Niebel: „Vermittlung in sozialversicherungspflichtige Beschäftigung intensivieren“

(Berlin) Zu den Arbeitsmarktdaten für Juni erklärt der arbeitsmarktpolitische Sprecher der FDP-Bundestagsfraktion Dirk Niebel:

Der leichte Rückgang der Arbeitslosenzahl ist kein Grund, sich entspannt zurück zu lehnen. Seit Mai werden durch Softwaretricks Kurzzeitkranke nicht mehr als arbeitslos gezählt. Bei den Langzeitarbeitslosen ist die Situation unverändert schlecht. Die Zahl der Erwerbstätigen steigt durch Ein-Euro- und Mini-Jobber, nicht durch sozialversicherungspflichtig Beschäftigte. Die Fußball-WM ist ein wichtiger Beschäftigungsfaktor in der Gastronomie und im Einzelhandel, aber sie endet schon Anfang Juli.

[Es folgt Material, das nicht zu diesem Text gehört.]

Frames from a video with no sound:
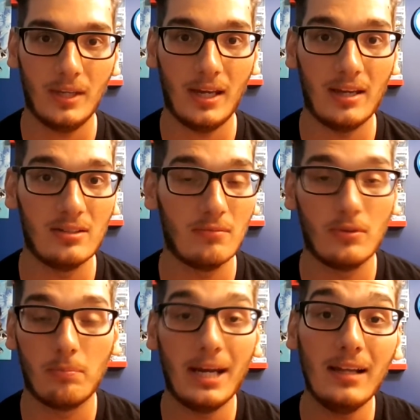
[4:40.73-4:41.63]
And
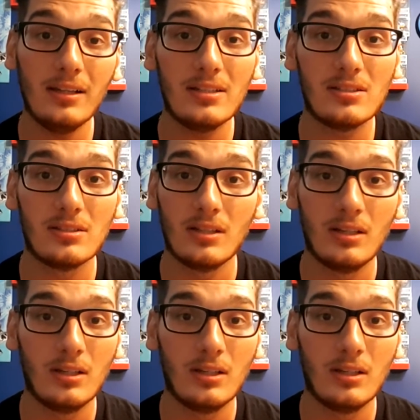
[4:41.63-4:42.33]
the pilotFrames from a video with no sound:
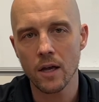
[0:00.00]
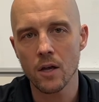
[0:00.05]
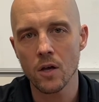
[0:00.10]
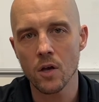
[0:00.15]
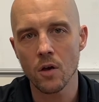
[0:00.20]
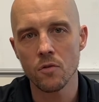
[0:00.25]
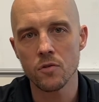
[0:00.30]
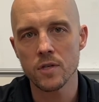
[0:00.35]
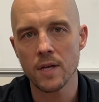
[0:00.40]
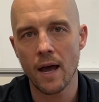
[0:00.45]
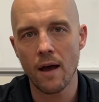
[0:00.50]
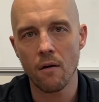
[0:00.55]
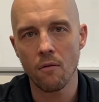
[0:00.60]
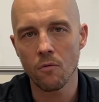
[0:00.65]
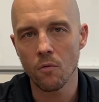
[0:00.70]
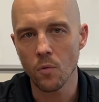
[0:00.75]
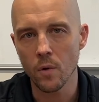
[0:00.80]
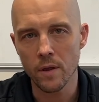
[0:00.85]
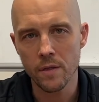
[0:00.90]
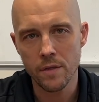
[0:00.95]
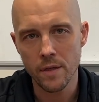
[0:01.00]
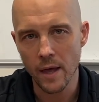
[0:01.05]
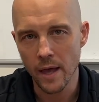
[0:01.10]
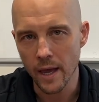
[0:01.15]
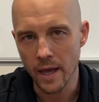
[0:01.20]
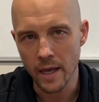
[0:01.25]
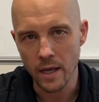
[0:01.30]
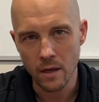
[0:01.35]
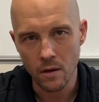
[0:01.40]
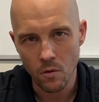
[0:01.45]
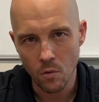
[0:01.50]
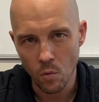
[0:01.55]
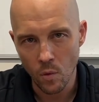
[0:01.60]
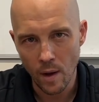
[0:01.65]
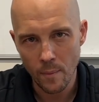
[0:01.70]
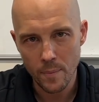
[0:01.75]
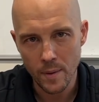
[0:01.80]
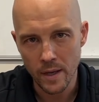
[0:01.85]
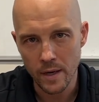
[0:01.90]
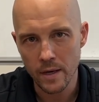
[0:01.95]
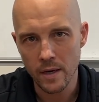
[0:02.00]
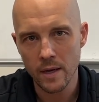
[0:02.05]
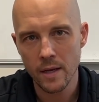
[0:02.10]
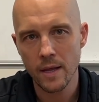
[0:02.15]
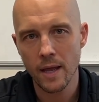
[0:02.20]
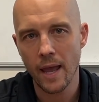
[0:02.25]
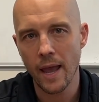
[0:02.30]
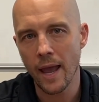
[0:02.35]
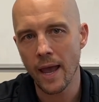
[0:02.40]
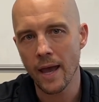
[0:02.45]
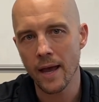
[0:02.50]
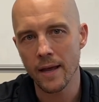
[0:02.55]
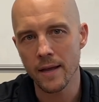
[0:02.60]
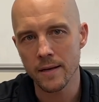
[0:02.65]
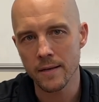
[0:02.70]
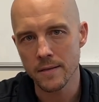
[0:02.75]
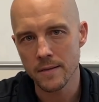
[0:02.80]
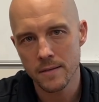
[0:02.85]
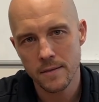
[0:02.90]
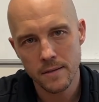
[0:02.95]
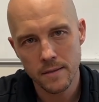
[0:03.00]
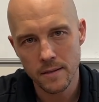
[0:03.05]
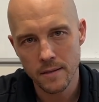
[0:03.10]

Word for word: goes out with a weapon andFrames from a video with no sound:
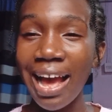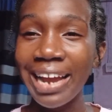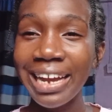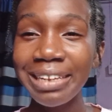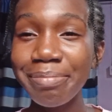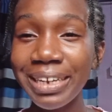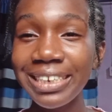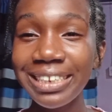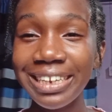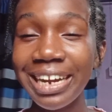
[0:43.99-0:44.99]
I can
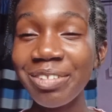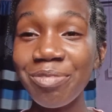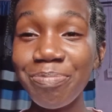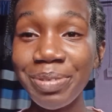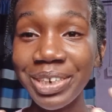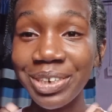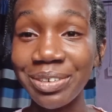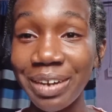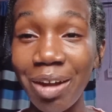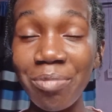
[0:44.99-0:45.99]
imagine the kind of
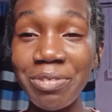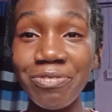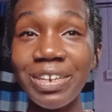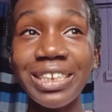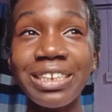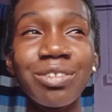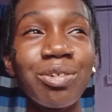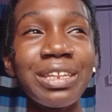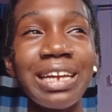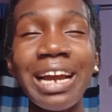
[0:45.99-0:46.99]
pressure I'll be facing,
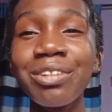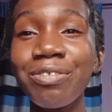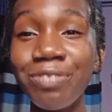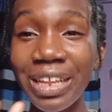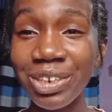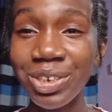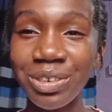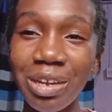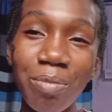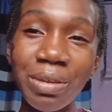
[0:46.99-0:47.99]
or the kind of
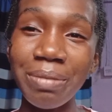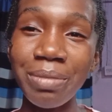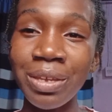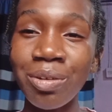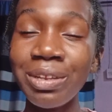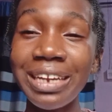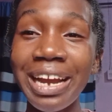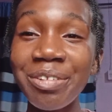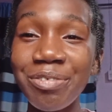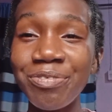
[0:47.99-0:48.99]
tension that'll be in me, or the
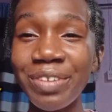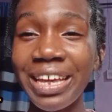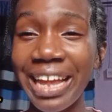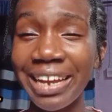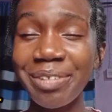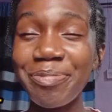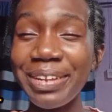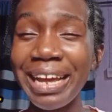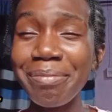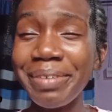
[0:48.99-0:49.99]
kind of fear like,
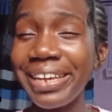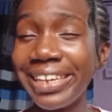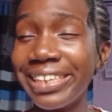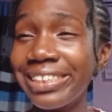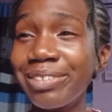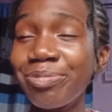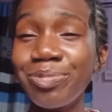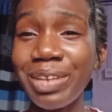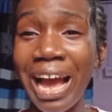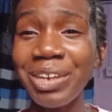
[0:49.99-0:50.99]
will I make it?
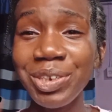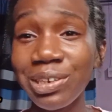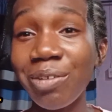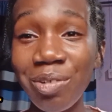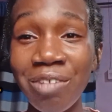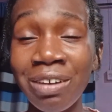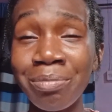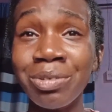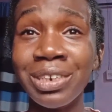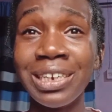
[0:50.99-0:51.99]
Are you sure I'll cover
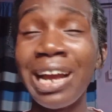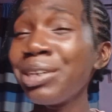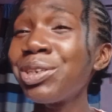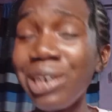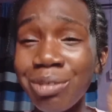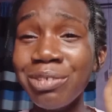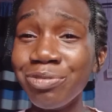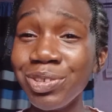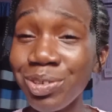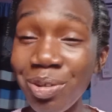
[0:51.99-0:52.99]
much? Are you sure I'll
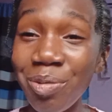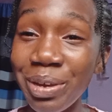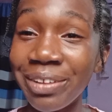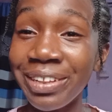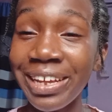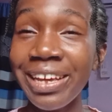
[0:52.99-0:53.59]
even score well?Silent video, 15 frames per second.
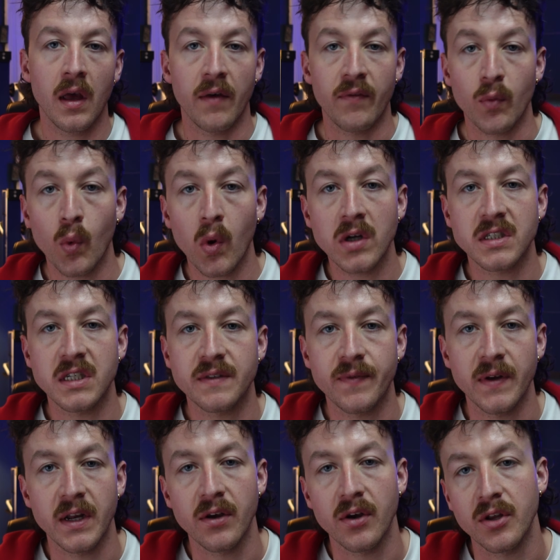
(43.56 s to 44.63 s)
If you watch this
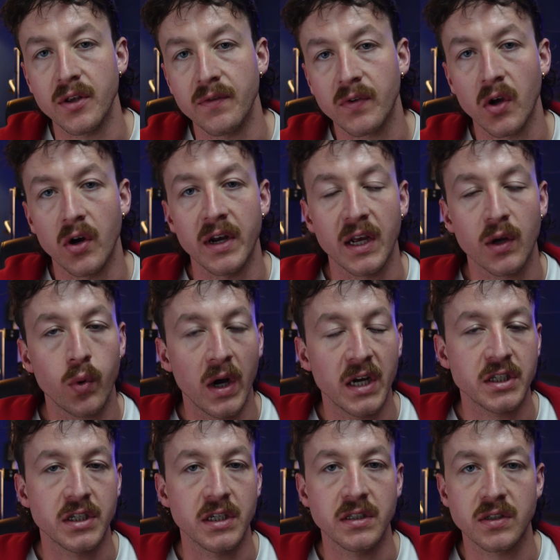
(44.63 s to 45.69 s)
video and you've got any
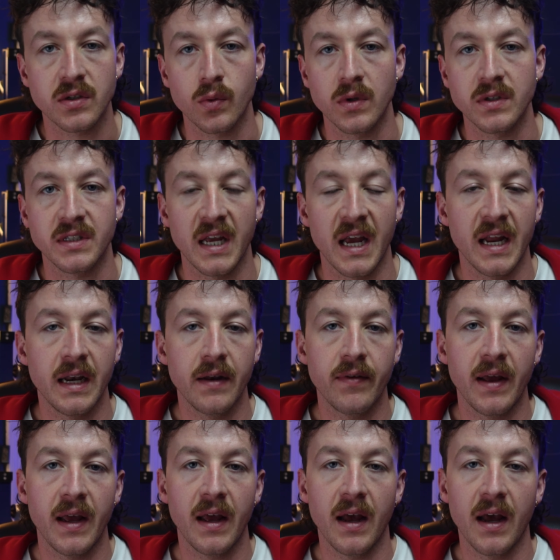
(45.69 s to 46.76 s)
questions towards the end of
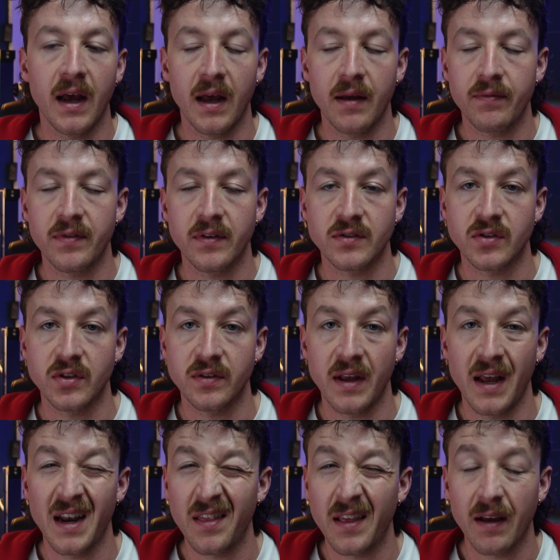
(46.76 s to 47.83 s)
it, if there's
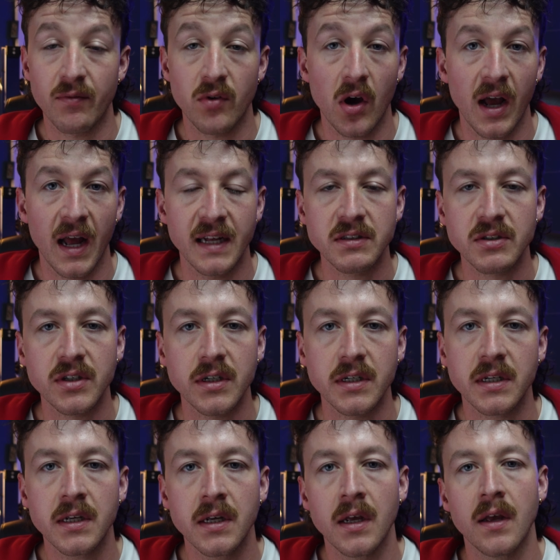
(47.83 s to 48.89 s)
anything I've not answered,
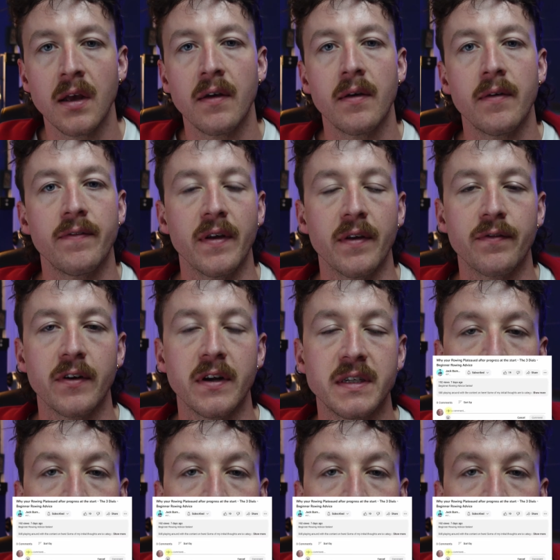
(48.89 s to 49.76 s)
feel free to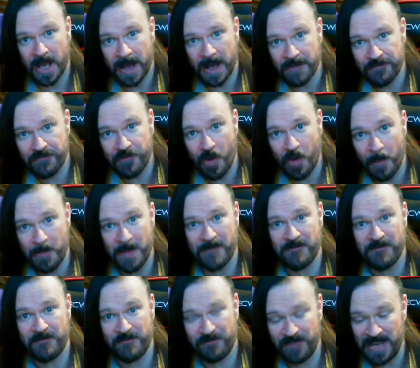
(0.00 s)
and from the
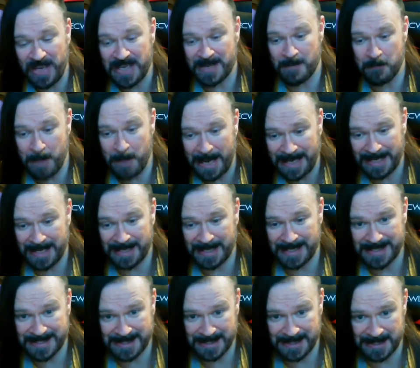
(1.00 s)
fiat banking
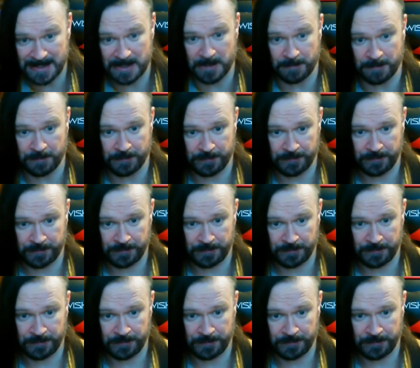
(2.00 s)
system.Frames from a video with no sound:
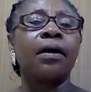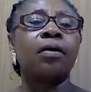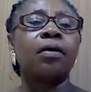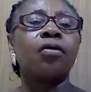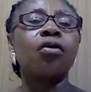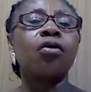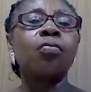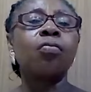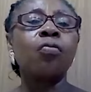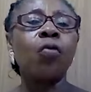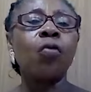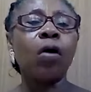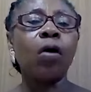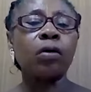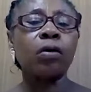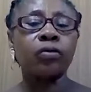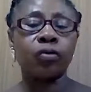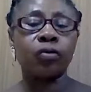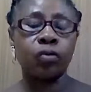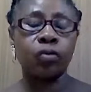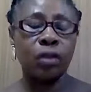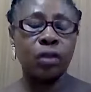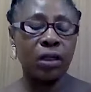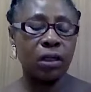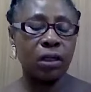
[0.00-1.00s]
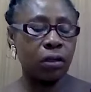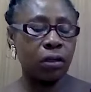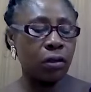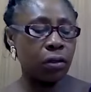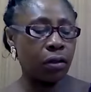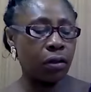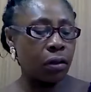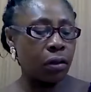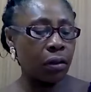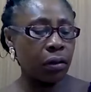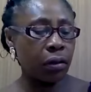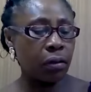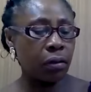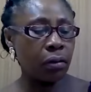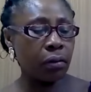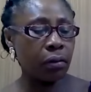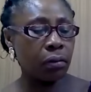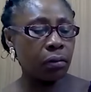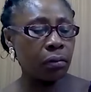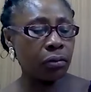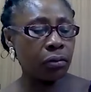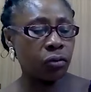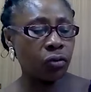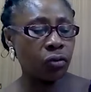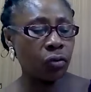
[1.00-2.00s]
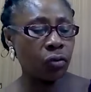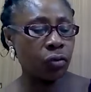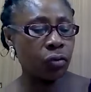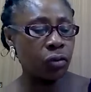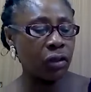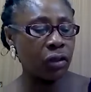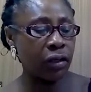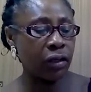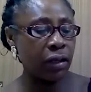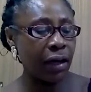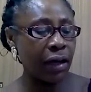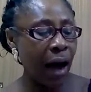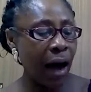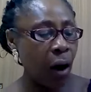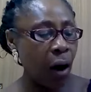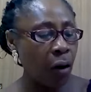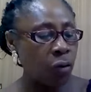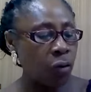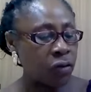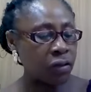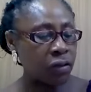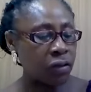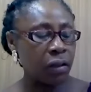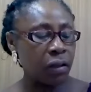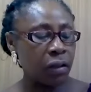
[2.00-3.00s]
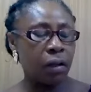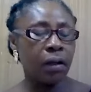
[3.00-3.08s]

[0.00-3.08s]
homework to the house.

Der massive Abbau von Arbeitsplätzen ist schon angekündigt worden. Mit der Mehrwertsteuererhöhung drohen weitere Verluste. Dennoch verfolgt die schwarz-rote Bundesregierung bisher nur eine Politik des Abkassierens. Um Arbeitslosigkeit erfolgreich abzubauen, brauchen wir eine wachstumsorientierte Politik, geringere Belastungen und Lockerungen im Arbeits- und Tarifrecht. Vor Ort müssen die Akquise von Arbeitsplätzen, eine intensivere Betreuung der Arbeitslosen und die Vermittlung in den ersten Arbeitsmarkt Vorrang haben.